En la inauguración de un temazcal, se hacen necesarios: un banquete, cuetes, ofrendas, la presencia de conspicuos personajes y un ramillete de lindas damitas que hagan las veces de madrinas, calidad indispensable para formar primeras en la fila de la inmersión y disfrutar, si se le puede llamar disfrute, al hecho de permanecer sudoroso y jadeante, mientras los sofocantes efluvios de las hierbas medicinales acometen nariz y poros.
Esta peculiar construcción, de dos metros por lado, que en náhuatl significa: casa donde se suda, (temaz: sudor y calli: casa) es usada con propósitos terapéuticos y para expiar pecados. Es voz popular que los inconvenientes bien valen la pena. Sus curativas emanaciones no admiten remilgos de orden confortable. Ante el calor y los ahogos, se hacen obligados: la creencia en la efectividad los rituales curativos ancestrales o el dárselas de mucho mundo.
El banquete inaugural transcurría, a la sazón, entre risas, chismes y “acá entre nos”. El hoyo de la barbacoa se abría ante la expectación y la salivación. Los comedidos meseros desquitaban apurados las propinas. El chocar de los vasos, el sorber de los caldos y el masticar de los chicharrones, armonizaban con la música de marimba que amenizaba la comida con la que el orgulloso anfitrión obsequiaba, magnánimo, a sus compadres, amigos y parientes.
El papel de china multicolor y las carpas, elegantemente dispuestas, batían el vuelo mecidas por el apacible viento. La ocasión era adecuada para el amor y para el accidental encuentro de extremidades curiosas, por debajo de las mesas, en cuya superficie lucieron sobrias la cubertería y la bisutería.
El “conjunto” comenzó a aporrear sus instrumentos. Niños corriendo, beodos y comadres, allegados y gorrones, cronopios y famas, todos en armonía rumbera, abrieron la pista de baile. Al fondo del patio, la poderosa imagen del temazcal emocionaba hasta al más apático. En el centro de la choza ceremonial, una hoguera con piedras ardientes esperaba a ser bañada con la infusión de hierbas medicinales, que debía ser administrada en forma precisa por el temazcalero. Los vapores producidos habían de llenar el lugar y con esto lograr que los cuerpos de sus ocupantes, preferentemente desnudos, abrieran sus poros para recibir los beneficios de las emanaciones.
Entre el aplauso general, las madrinas desfilaron en bata de baño, las domingueras, desde luego, e ingresaron a la vaporera. El dueño de la finca determinó que, bajo ningún concepto, permitiría que el chamán temazcalero gozara con las figuras de las madrinas en cueros, por lo que bajo la premisa: «El que paga manda» y no importándole las recomendaciones y hasta las súplicas, solicitó al operador que instruyese, con fuertes voces, a las ocupantes del interior.
En forma por demás inconsciente, empujado por su orgullo y por su pulque de alta gama, animó a la comisionada a probar la fuerza del artefacto, gritando desde afuera:
— ¡Usté échele sin miedo, mija!
En diversos foros, los más puristas guardianes de la tradición ya habían advertido al respecto de la temeraria utilización del método: “A lo güey”. Sin embargo, haciendo caso omiso a los clamores del angustiado temazcalero, la encargada de administrar sobre las rocas la infusión consideró grosero no obedecer los anhelos del anfitrión, y, desmesurada, vertió el contenido completo del cubo sobre el brasero.
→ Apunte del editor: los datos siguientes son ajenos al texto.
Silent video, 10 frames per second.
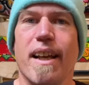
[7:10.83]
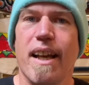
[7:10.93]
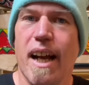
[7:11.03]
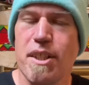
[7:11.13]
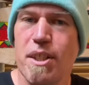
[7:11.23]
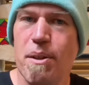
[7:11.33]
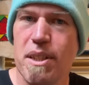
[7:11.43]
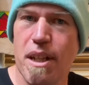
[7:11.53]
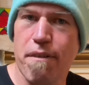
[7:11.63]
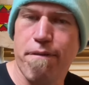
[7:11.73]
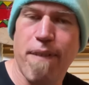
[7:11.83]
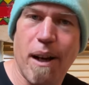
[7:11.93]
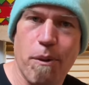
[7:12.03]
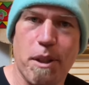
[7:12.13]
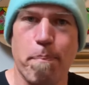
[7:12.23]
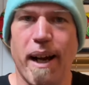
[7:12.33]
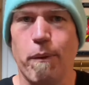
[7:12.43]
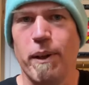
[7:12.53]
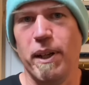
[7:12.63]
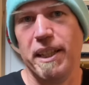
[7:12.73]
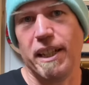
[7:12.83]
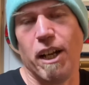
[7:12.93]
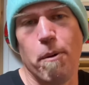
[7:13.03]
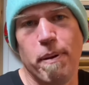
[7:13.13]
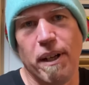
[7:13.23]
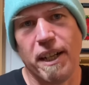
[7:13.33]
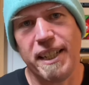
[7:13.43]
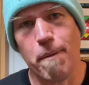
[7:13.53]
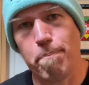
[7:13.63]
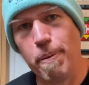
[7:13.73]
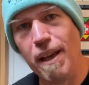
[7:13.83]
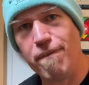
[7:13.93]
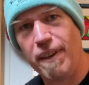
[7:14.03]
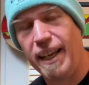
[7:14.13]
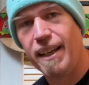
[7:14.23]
As soon as I felt the back wheel hit the coping, I could then pivot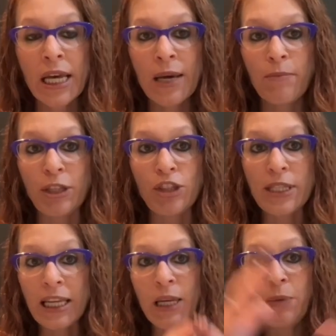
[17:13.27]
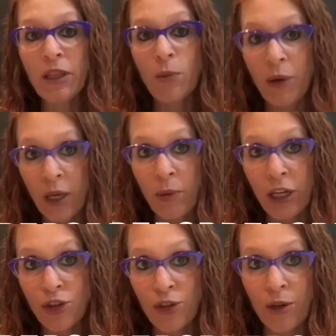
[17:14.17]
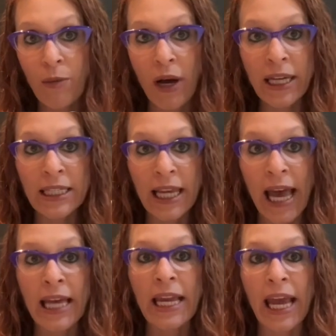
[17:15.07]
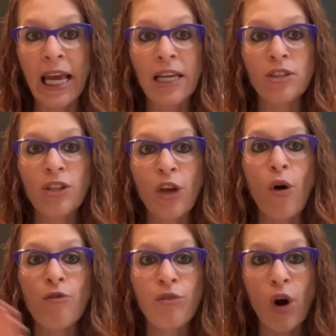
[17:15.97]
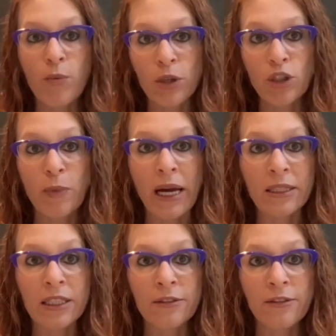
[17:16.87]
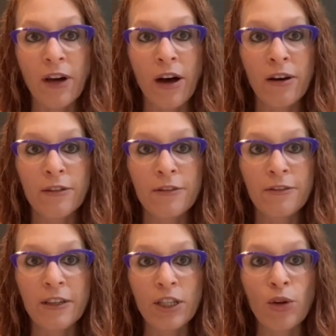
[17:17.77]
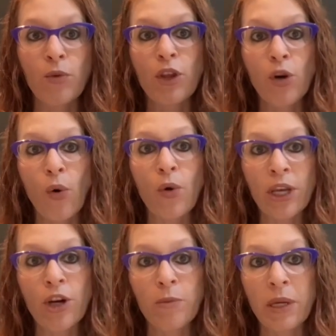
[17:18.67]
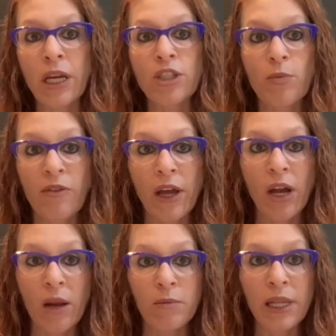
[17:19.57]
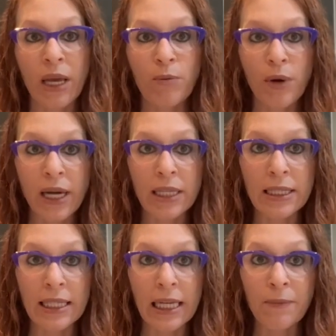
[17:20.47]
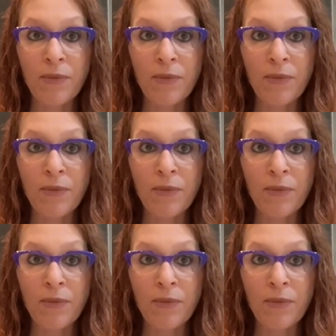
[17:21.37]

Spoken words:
But just keeping the big picture in mind again, and the overall perspective of, the goal here being to prevent unplanned pregnancy.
Las leyes de la termodinámica, que hasta ese momento habían permanecido incorruptibles, actuaron violentas. Los grados de calor y humedad al interior de la instalación se tornaron insoportables. Tanto así que, huyendo en tropel, no importándoles ni las miradas, ni las buenas costumbres, las hirvientes damas salieron:
Completamente desnudas.
En fuga por entre las mesas, sus voluptuosos cuerpos cautivaron a algunos y sobresaltaron a todos. En su loca carrera, cayeron sillas, se ladearon mesas, tropezaron morbosos y resbalaron meseros.
Jaleas y jericallas, digestivos y cafés, volaron por los aires. Guisos y desaguisados, esparcidos por doquier. Disimulos aparte, se estiraban los cuellos, las bocas se abrían, los ojos hacían bizcos.
Exhibiendo un temblor de ocho grados en la escala de Richter, algunas damas, en salvaguarda del recato, de inmediato despojaron a las mesas de sus manteles, a fin de cubrir los vaporosos cuerpos de las prófugas. Por fortuna, esta era una fiesta de manteles largos. Con manteles de otras medidas, habría sido muy difícil su labor de censura.
No se tuvo a la mano un trágame-tierra-mómetro, pero, según lo atestiguaron el tío Casimiro y la tía Bruni, en las madrinas la medición debió ser altísima, considerando el carmín encendido de su rubor.